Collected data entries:
____

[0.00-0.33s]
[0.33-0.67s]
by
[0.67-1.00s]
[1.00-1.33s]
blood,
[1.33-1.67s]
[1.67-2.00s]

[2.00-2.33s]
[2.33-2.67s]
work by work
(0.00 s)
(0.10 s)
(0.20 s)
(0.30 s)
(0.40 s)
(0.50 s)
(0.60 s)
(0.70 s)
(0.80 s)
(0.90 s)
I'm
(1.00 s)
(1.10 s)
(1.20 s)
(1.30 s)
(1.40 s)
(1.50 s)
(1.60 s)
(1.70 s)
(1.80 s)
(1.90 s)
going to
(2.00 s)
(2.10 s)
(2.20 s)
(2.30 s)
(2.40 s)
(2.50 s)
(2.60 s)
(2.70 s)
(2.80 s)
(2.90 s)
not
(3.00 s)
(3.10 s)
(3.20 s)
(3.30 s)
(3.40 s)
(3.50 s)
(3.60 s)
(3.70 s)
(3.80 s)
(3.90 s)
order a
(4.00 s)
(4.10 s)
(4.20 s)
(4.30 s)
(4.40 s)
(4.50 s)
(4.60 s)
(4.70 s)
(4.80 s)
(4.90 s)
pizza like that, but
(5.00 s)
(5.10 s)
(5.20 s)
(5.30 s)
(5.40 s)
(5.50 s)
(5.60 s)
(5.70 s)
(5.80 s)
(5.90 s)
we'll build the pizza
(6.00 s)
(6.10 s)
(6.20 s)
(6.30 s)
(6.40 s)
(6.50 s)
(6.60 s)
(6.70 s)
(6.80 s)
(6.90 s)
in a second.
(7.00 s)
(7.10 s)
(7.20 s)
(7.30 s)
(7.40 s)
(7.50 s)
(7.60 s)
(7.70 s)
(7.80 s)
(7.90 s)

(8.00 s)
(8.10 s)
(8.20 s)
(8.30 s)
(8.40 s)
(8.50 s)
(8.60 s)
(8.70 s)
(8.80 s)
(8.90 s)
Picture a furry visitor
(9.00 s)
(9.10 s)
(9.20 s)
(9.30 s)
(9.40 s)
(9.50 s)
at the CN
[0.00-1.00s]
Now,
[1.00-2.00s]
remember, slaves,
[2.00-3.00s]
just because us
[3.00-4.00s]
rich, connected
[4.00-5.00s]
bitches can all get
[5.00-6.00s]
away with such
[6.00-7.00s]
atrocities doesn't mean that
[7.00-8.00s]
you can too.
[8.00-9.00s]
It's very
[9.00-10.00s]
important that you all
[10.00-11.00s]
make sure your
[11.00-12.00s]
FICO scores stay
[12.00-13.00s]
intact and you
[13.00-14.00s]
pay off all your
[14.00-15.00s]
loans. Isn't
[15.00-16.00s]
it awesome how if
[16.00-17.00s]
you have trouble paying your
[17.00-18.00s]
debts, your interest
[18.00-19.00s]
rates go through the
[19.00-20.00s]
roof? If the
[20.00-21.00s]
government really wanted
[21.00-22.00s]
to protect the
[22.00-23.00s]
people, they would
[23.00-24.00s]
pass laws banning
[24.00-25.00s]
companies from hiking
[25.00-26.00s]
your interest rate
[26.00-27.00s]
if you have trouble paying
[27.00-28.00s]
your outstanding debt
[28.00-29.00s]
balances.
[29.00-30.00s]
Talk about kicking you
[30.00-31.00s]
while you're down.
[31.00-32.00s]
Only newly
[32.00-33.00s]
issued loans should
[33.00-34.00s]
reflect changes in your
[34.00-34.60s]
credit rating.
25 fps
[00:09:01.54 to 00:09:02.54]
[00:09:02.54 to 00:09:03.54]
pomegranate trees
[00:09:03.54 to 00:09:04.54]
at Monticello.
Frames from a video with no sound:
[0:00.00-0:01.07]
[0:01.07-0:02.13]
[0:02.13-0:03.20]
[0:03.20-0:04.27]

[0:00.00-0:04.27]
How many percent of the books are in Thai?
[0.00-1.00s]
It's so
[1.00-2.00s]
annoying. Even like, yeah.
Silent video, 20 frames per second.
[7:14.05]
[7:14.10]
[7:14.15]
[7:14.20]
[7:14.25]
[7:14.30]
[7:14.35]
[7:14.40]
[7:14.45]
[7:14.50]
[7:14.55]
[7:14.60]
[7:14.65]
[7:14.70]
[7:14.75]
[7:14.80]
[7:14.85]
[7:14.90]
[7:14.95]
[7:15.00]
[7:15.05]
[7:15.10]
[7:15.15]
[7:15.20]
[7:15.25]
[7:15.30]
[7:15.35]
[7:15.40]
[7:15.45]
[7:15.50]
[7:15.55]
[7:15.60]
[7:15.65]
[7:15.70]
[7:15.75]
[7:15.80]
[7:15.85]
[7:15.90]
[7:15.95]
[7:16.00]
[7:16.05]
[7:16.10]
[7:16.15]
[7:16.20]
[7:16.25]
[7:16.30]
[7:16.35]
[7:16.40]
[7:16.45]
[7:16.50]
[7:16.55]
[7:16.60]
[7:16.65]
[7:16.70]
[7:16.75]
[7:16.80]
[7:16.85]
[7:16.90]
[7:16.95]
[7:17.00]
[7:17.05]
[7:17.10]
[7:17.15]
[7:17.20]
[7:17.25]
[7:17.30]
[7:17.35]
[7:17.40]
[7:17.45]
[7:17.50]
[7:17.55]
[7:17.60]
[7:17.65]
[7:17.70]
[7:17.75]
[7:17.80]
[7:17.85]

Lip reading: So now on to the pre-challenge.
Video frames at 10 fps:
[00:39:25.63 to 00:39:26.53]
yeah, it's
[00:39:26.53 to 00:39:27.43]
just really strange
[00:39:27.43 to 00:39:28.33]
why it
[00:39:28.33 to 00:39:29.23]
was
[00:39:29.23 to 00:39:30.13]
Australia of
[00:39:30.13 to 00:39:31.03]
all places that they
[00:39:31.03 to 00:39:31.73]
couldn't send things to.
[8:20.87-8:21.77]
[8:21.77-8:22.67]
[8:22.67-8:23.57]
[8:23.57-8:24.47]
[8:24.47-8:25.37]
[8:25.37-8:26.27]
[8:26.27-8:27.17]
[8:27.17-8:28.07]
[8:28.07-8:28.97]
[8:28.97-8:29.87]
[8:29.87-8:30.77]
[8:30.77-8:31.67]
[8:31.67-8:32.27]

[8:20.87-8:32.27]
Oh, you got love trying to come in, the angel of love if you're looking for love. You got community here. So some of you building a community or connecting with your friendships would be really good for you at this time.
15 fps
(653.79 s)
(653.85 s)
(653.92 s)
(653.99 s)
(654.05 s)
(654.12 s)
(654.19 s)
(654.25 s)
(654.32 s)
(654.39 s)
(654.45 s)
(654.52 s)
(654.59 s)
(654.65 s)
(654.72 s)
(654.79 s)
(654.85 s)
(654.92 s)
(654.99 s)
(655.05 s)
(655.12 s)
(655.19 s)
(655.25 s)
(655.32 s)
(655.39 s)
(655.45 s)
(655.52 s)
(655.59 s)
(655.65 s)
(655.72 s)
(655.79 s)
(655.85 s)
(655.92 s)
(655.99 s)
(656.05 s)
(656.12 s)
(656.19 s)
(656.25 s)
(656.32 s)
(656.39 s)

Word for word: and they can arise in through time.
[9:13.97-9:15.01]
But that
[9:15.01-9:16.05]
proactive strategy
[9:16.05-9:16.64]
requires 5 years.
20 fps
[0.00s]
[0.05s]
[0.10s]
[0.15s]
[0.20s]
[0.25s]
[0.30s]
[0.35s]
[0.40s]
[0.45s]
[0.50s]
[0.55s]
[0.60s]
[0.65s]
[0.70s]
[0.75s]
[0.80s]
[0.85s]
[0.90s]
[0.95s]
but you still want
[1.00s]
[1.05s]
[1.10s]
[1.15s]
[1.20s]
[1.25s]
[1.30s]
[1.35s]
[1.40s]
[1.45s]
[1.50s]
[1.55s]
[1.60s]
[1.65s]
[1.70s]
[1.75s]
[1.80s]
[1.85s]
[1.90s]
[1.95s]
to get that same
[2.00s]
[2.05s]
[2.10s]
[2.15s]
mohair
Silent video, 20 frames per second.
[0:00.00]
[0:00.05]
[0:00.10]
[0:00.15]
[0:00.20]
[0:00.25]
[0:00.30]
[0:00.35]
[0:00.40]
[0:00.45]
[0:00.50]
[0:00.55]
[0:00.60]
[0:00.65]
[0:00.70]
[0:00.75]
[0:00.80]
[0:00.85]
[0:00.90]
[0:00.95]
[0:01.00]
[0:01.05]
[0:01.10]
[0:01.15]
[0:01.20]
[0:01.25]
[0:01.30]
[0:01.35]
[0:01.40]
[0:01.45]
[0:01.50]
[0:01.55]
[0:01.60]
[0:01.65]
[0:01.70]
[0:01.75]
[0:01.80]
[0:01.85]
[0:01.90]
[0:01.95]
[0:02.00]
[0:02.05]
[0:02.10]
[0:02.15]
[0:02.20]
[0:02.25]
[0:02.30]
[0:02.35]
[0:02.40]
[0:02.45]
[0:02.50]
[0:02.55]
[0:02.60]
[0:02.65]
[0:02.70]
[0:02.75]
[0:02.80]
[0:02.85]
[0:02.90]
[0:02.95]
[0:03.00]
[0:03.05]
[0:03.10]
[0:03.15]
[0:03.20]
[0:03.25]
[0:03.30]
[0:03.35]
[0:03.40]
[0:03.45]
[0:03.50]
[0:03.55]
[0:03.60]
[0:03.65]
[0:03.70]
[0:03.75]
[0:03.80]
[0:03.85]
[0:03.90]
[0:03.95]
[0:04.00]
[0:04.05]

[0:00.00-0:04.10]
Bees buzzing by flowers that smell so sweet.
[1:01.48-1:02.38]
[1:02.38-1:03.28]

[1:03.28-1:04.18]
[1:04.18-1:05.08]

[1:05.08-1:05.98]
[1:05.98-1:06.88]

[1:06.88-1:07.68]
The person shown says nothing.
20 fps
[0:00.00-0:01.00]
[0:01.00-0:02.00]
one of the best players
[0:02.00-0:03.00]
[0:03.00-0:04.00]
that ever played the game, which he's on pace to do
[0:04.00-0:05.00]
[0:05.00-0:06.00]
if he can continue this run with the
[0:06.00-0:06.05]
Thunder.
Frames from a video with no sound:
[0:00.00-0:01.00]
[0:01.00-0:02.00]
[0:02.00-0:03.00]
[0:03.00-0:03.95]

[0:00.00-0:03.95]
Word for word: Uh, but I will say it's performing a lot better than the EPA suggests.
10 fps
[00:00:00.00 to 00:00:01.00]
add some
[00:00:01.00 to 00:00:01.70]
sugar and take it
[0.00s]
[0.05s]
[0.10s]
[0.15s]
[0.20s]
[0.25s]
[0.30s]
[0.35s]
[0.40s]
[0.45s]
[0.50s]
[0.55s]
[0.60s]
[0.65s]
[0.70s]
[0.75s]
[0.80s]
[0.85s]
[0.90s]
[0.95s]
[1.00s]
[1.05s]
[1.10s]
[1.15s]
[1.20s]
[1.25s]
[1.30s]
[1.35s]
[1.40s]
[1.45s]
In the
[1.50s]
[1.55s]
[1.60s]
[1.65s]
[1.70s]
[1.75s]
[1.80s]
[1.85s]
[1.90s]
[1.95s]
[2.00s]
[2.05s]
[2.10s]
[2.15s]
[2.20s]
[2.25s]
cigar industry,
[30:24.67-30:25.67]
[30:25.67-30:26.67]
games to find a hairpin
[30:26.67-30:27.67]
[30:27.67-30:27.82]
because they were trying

____

* **TASK TO CARRY OUT**: Scan the entries above for the line containing "[0:02.13-0:03.20]", and copy it and all lines after it exactly, down to and including the line containing "[8:30.77-8:31.67]".

* **ANSWER SPACE**:
[0:02.13-0:03.20]
[0:03.20-0:04.27]

[0:00.00-0:04.27]
How many percent of the books are in Thai?
[0.00-1.00s]
It's so
[1.00-2.00s]
annoying. Even like, yeah.
Silent video, 20 frames per second.
[7:14.05]
[7:14.10]
[7:14.15]
[7:14.20]
[7:14.25]
[7:14.30]
[7:14.35]
[7:14.40]
[7:14.45]
[7:14.50]
[7:14.55]
[7:14.60]
[7:14.65]
[7:14.70]
[7:14.75]
[7:14.80]
[7:14.85]
[7:14.90]
[7:14.95]
[7:15.00]
[7:15.05]
[7:15.10]
[7:15.15]
[7:15.20]
[7:15.25]
[7:15.30]
[7:15.35]
[7:15.40]
[7:15.45]
[7:15.50]
[7:15.55]
[7:15.60]
[7:15.65]
[7:15.70]
[7:15.75]
[7:15.80]
[7:15.85]
[7:15.90]
[7:15.95]
[7:16.00]
[7:16.05]
[7:16.10]
[7:16.15]
[7:16.20]
[7:16.25]
[7:16.30]
[7:16.35]
[7:16.40]
[7:16.45]
[7:16.50]
[7:16.55]
[7:16.60]
[7:16.65]
[7:16.70]
[7:16.75]
[7:16.80]
[7:16.85]
[7:16.90]
[7:16.95]
[7:17.00]
[7:17.05]
[7:17.10]
[7:17.15]
[7:17.20]
[7:17.25]
[7:17.30]
[7:17.35]
[7:17.40]
[7:17.45]
[7:17.50]
[7:17.55]
[7:17.60]
[7:17.65]
[7:17.70]
[7:17.75]
[7:17.80]
[7:17.85]

Lip reading: So now on to the pre-challenge.
Video frames at 10 fps:
[00:39:25.63 to 00:39:26.53]
yeah, it's
[00:39:26.53 to 00:39:27.43]
just really strange
[00:39:27.43 to 00:39:28.33]
why it
[00:39:28.33 to 00:39:29.23]
was
[00:39:29.23 to 00:39:30.13]
Australia of
[00:39:30.13 to 00:39:31.03]
all places that they
[00:39:31.03 to 00:39:31.73]
couldn't send things to.
[8:20.87-8:21.77]
[8:21.77-8:22.67]
[8:22.67-8:23.57]
[8:23.57-8:24.47]
[8:24.47-8:25.37]
[8:25.37-8:26.27]
[8:26.27-8:27.17]
[8:27.17-8:28.07]
[8:28.07-8:28.97]
[8:28.97-8:29.87]
[8:29.87-8:30.77]
[8:30.77-8:31.67]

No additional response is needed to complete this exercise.